If two or more contestant(s) make it to the Inferno Run, they will attempt the challenges individually. Once they enter the door, the Soska Sisters will explain the rules of the challenge. The contestant(s) must continue completing challenges, alternating turns, until they find the key. If they do find the key they may choose to either attempt additional challenges (if any remain) for extra money, or free their teammates and head back to the Hellevator. If the contestant(s) choose to play another challenge, they must complete it before they again have the option to end the game, if they choose to free their teammates, they cannot attempt any more challenges and must then return to the Hellevator. The entire team must return to the Hellevator before time runs out in order to keep their winnings from the Inferno Run, if they fail to do so, they forfeit the money from the Inferno Run, although they will retain any winnings from the individual challenges.

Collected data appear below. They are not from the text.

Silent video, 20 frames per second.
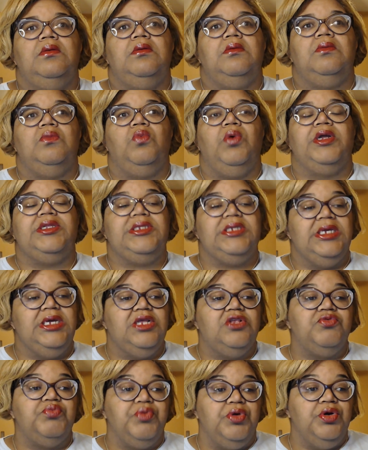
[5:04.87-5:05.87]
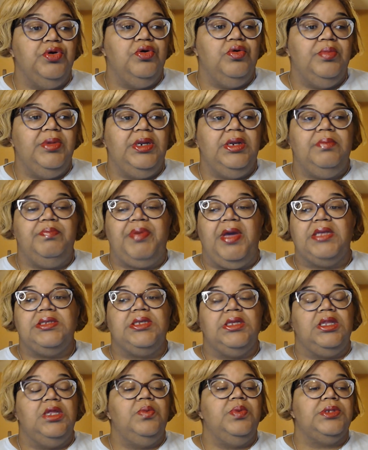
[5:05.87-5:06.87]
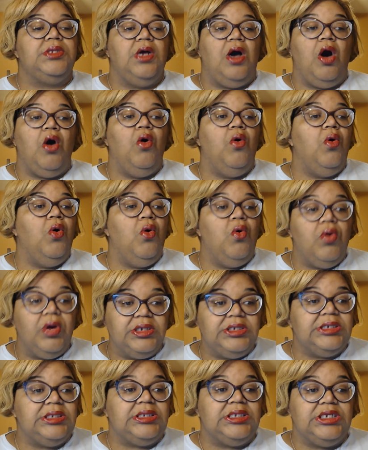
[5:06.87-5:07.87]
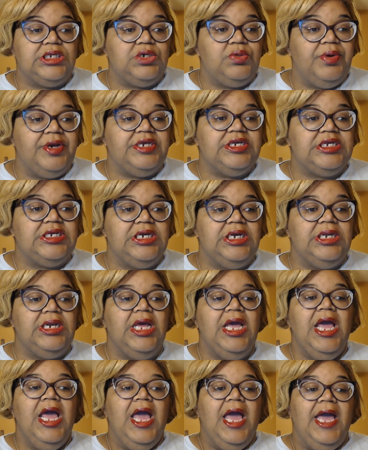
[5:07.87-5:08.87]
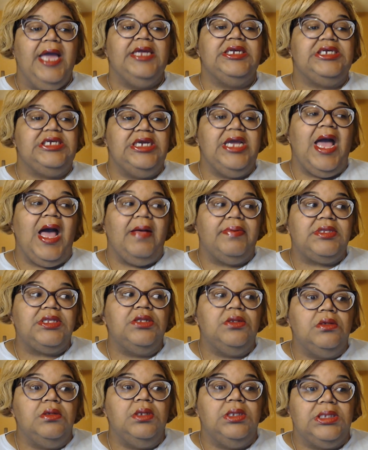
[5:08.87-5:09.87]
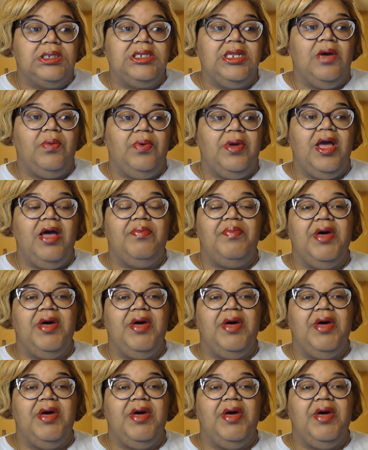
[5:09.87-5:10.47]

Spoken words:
went to his room, and it basically was a whole orgy situation, and she absolutely slept with Hef.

Any episode ending in an Inferno Run failure ends with all of the contestants trapped in separate rooms in the Slaughterhouse, presumably "tortured" to death.

There is a total of $40,000 in cash available, so that a team that plays a perfect game will again win a total of $50,000.

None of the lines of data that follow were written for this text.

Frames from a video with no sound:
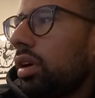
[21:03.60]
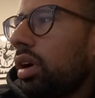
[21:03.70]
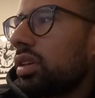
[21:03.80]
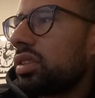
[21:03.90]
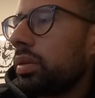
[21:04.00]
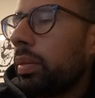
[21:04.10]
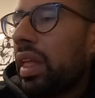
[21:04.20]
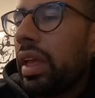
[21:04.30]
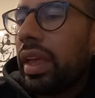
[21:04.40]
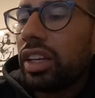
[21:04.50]
Awesome.
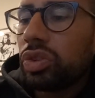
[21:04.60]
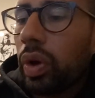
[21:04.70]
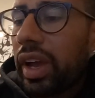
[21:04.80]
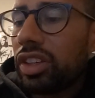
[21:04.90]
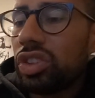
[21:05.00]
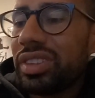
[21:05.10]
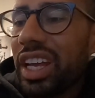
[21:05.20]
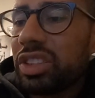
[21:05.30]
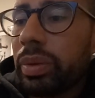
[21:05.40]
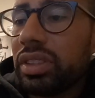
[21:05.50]
Yeah, so I got your
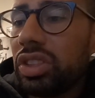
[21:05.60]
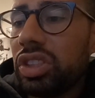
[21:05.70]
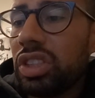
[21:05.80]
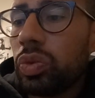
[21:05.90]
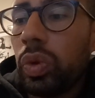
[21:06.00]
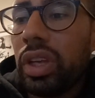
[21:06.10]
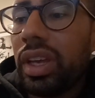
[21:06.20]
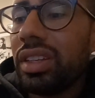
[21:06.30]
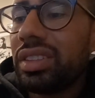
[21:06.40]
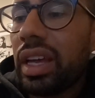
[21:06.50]
text messages. When you
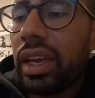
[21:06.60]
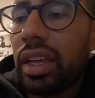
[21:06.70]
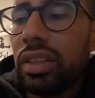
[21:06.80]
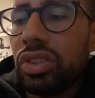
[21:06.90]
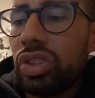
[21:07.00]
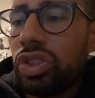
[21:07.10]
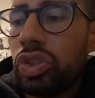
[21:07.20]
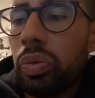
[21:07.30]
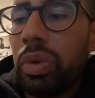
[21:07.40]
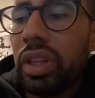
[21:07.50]
get a second, just
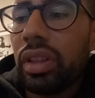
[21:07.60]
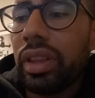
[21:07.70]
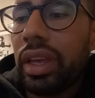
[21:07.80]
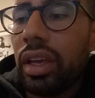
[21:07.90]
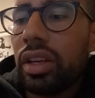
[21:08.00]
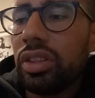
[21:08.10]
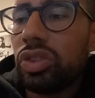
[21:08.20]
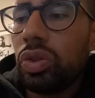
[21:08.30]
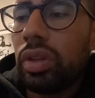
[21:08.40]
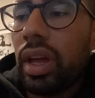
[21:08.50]
shoot me the link
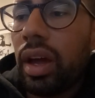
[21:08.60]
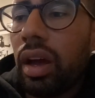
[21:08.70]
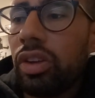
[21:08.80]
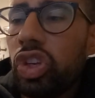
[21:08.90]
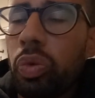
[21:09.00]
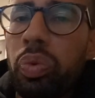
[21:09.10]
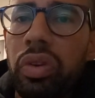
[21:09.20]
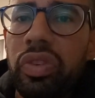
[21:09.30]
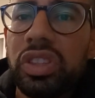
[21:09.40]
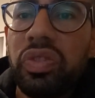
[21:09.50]
to the your
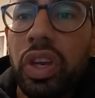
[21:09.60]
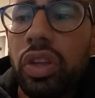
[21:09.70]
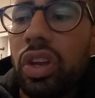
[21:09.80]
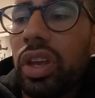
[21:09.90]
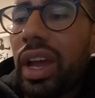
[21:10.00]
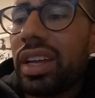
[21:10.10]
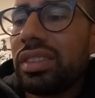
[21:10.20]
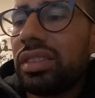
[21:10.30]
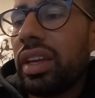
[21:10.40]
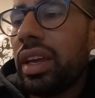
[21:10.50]
previous video that you
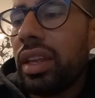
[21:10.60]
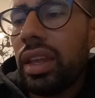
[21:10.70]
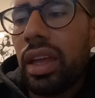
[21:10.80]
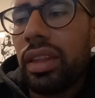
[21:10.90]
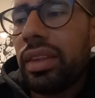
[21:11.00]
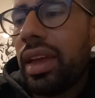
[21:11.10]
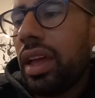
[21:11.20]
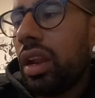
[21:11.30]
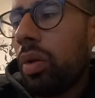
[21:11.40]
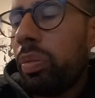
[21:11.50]
guys did, and
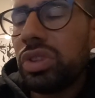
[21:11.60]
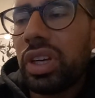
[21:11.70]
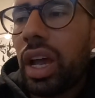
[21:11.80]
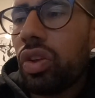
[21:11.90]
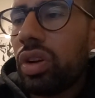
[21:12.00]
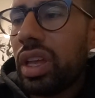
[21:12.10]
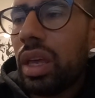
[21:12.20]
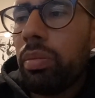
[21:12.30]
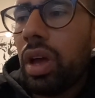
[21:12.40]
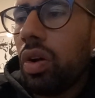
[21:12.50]
then I'll put together an
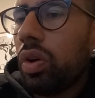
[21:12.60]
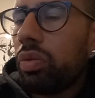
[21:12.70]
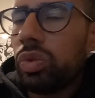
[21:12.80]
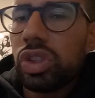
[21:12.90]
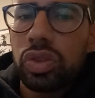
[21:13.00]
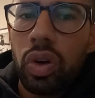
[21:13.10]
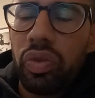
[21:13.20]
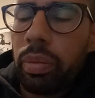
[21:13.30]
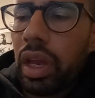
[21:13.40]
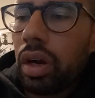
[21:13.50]
email, and we just go
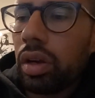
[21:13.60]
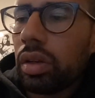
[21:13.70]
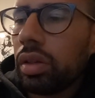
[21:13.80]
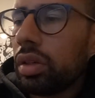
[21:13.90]
from there.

===The Seven Deadly Sins===
- Envy - The contestant must make both sides of the childhood bedroom (which the Soska Sisters claim to be theirs) match by taking a number of duplicate items from Sylvia's purple side and move them to Jen's grey side.
- Gluttony - The contestant must search the birthday cakes using only their mouth to find the cash inside.

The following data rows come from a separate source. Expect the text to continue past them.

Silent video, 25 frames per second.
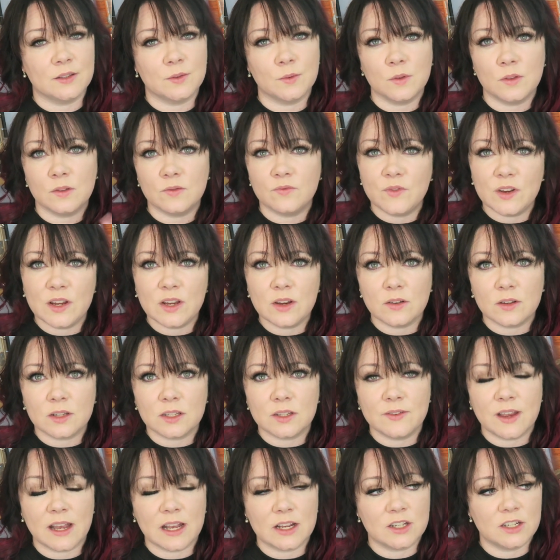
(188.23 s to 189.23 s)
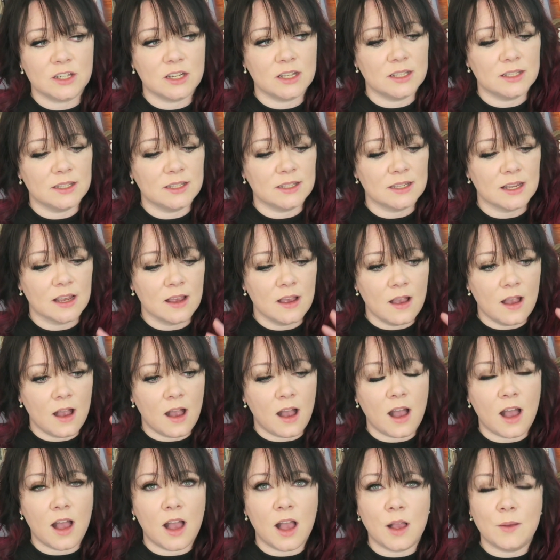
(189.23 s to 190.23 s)
So all the redox reactions,
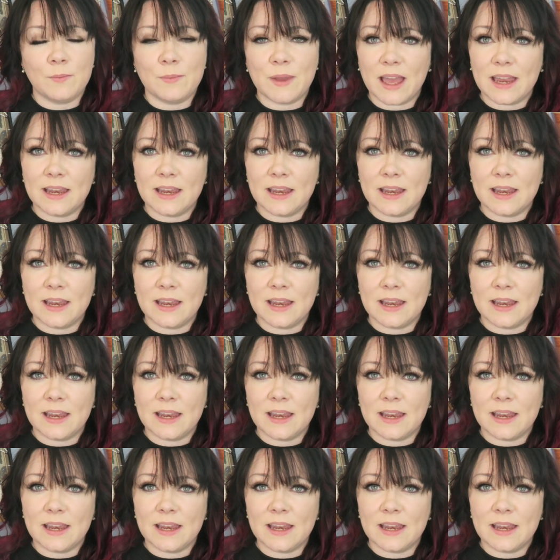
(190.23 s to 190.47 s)
um,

- Greed - The contestant must search the safety deposit boxes for the combination to open the bank safe.
- Lust - The contestant must retrieve a wedding ring from one of the holes in the wall and place it on the finger of the lusty corpse bride.
- Pride - The contestant must siphon 15 pounds of fat or more from the patient in the operating room.
- Sloth - The contestant must fix the gaps in the two leaking pipes by attaching the connectors that fit.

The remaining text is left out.